Configuration

The Edgen configuration. It is read from a file where you can define your models' locations, select which model to use for each endpoint, the number of threads Edgen can use and more.

Config Name	Description	Default Value
`threads`	Number of CPU threads for processing	<number_physical_cores> -1
`default_uri`	Default URI for communication	http://127.0.0.1:33322
`chat_completions_models_dir`	Directory for chat completions models	`<DATA_DIR>/edgen/models/chat/completions`
`chat_completions_model_name`	Name of chat completions model	neural-chat-7b-v3-3.Q4_K_M.gguf
`chat_completions_model_repo`	HuggingFace repo for chat completions	TheBloke/neural-chat-7B-v3-3-GGUF
`audio_transcriptions_models_dir`	Directory for audio transcriptions models	`<DATA_DIR>/edgen/models/audio/transcriptions`
`audio_transcriptions_model_name`	Name of audio transcriptions model	ggml-distil-small.en.bin
`audio_transcriptions_model_repo`	HuggingFace repo for audio transcriptions	distil-whisper/distil-small.en
`gpu_policy`	Policy to choose how a model gets loaded	!always_device
`max_request_size`	Maximum size a request can have	100 Megabytes

Configuration Paths for DATA_DIR

Platform	Value	Example
Linux	`$XDG_DATA_HOME/_project_path_` or `$HOME/.local/share/_project_path_`	`/home/Alex/.local/share/edgen`
macOS	`$HOME/Library/Application Support/_project_path_`	`/Users/Alex/Library/Application Support/com.EdgenAI.Edgen`
Windows	`{FOLDERID_RoamingAppData}\_project_path_\data`	`C:\Users\Alex\AppData\Roaming\EdgenAI\Edgen\data`

Model Name and Repo

Model name and repo define the model to use and how to obtain it automatically.

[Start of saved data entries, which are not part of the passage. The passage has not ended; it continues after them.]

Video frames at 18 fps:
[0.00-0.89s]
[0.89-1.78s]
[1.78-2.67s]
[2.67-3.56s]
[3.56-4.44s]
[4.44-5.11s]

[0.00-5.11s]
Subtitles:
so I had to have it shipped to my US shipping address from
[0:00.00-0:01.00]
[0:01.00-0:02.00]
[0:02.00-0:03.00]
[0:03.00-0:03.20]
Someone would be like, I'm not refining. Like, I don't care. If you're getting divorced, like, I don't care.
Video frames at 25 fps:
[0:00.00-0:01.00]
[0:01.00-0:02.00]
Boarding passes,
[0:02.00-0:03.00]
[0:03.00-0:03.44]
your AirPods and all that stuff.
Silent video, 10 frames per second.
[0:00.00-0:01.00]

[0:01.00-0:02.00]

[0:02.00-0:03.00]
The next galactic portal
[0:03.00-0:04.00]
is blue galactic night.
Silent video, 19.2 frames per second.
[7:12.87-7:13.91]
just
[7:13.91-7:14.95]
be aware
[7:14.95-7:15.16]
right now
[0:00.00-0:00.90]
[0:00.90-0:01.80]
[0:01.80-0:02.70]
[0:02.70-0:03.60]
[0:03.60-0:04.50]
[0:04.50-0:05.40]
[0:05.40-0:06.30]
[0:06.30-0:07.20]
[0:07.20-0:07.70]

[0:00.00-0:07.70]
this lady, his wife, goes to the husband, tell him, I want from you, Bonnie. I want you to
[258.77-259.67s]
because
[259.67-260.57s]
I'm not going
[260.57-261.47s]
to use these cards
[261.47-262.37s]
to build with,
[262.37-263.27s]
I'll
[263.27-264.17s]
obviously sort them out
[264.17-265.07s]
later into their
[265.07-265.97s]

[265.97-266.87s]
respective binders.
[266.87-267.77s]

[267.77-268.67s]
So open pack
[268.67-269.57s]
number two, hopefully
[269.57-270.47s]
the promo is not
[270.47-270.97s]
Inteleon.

If you download the model yourself you just have to copy it to the corresponding model directory and set the model_name setting to the file name. The repo has only informative character in this case, for instance:

Config Name	Your Value
`chat_completions_models_dir`	`<DATA_DIR>/edgen/models/chat/completions`
`chat_completions_model_name`	my-fancy-model
`chat_completions_model_repo`	ModelMaster/fancy-model-1.v1-1.GGUF

If you prefer to let Edgen manage your models, you need to fill in the correct model name and repo, e.g.

Config Name	Your Value
`chat_completions_models_dir`	`<DATA_DIR>/edgen/models/chat/completions`
`chat_completions_model_name`	fancy-model-1.v1-1.gguf
`chat_completions_model_repo`	ModelMaster/fancy-model-1.v1-1.GGUF

In this case, if the model does not exist in the model directory, Edgen will automatically download for you. You can use the model manager (API Reference » Models) to inspect and delete automatically downloaded models.

GPU policies

Edgen supports the following policies, each with their own sub-settings:

!always_device - Models will always get loaded to a GPU.
- overflow_to_cpu - If true, when a model can't be loaded to a GPU, it gets loaded to system memory. Else, Edgen will free GPU memory until the model can be loaded. WARNING: neither of these systems are currently implemented.
!always_cpu - Models will always get loaded to system memory.
- overflow_to_device - If true, when a model can't be loaded to system memory, it gets loaded to a GPU. Else, Edgen will free system memory until the model can be loaded. WARNING: neither of these systems are currently implemented.